Mit anschaulichen Beispielen und drastischer Sprache kämpft Rollins einen leidenschaftlichen Kampf für "gute Musik": Das heißt, Musik von Menschen, die - wie er in fernen Anfangstagen - lieber eine neue Platte als etwas zu Essen kaufen und sich die Finger blutig spielen. Von Menschen, die nicht nur von, sondern auch für Musik leben.

Rollins hat das Glück, ein glaubwürdiger Vertreter des ehrlichen und gerechten Musikers zu sein. Aus einem einfachen Grund: Er hat sich selbst nie verkauft. Das eigene Label, Dream Works, ist zwar beim Major-Vertrieb (Universal Music), doch geht nicht einmal eine Presse-Info raus, ohne dass Rollins sie abgesegnet hätte. Er ist der Künstler, er stellt die Bedingungen. Was mit ihm, seiner Kunst und seine Musik geschieht, ist seine Entscheidung. Dafür muss man ein Workaholic sein, aber wofür sonst sollte man am liebsten und engagiertesten arbeiten, wenn nicht für seine eigene Sache.

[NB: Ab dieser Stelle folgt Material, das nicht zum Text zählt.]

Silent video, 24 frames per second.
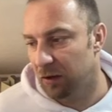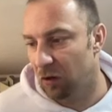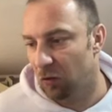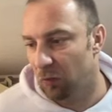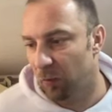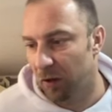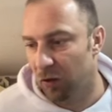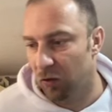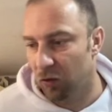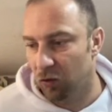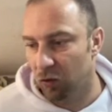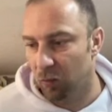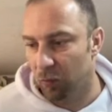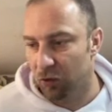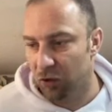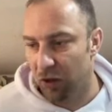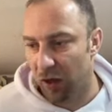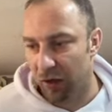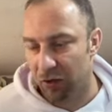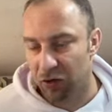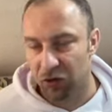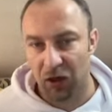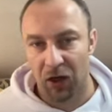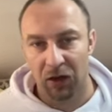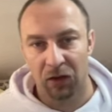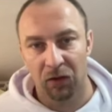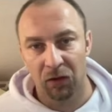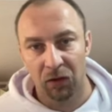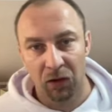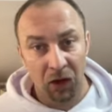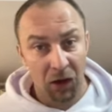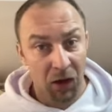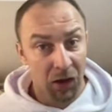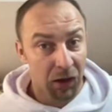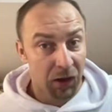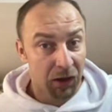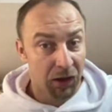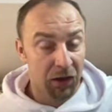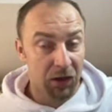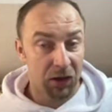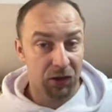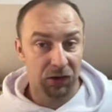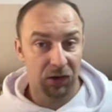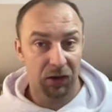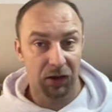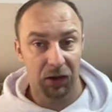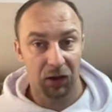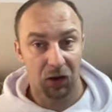here on my YouTube chess channel,
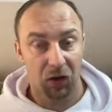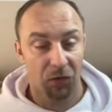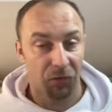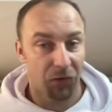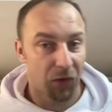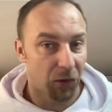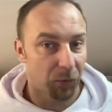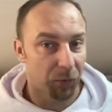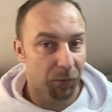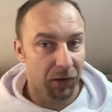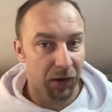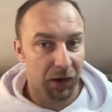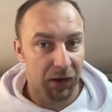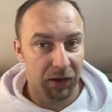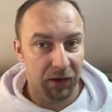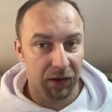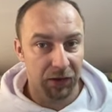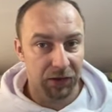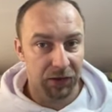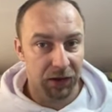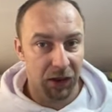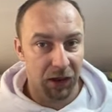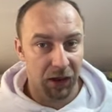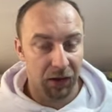here's the link of our playlist.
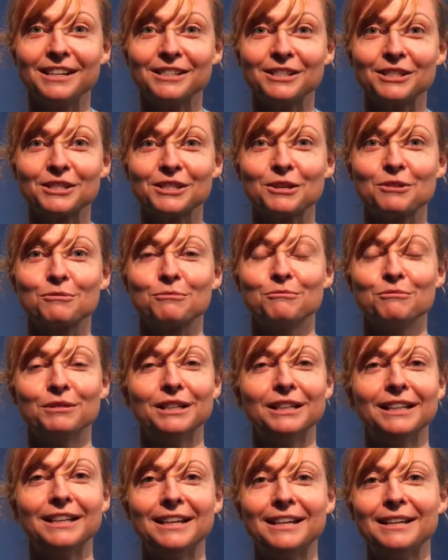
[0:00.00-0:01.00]
It's
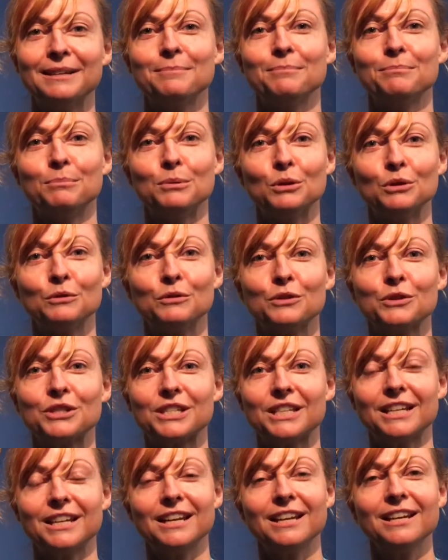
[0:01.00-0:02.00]
really beautiful
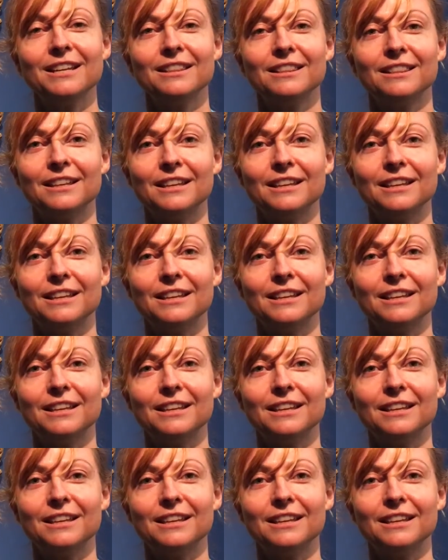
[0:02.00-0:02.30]
city.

Und so erscheinen auch seine Bücher nicht bei einem großen Verlag, sondern in seinem eigenen, der den Namen 2.13.61 trägt (Rollins' Geburtsdatum). Dort verlegt der Meister nicht nur die eigenen, sondern auch die Werke anderer Musiker und Autoren wie Hubert Selby und Nick Cave. Mit dem gleichen Anspruch: Leidenschaft und Kompromisslosigkeit. Für gute Bücher wie auch für gute Musik. "Denn", ermahnt er seine Zuhörerschaft, bevor die Standing Ovations einsetzen, "überlegt euch, womit ihr Jugendliche, eure Kinder und somit die Zukunft füttert. Ihr könnt das mit schlechter Musik tun. Oder mit guter!"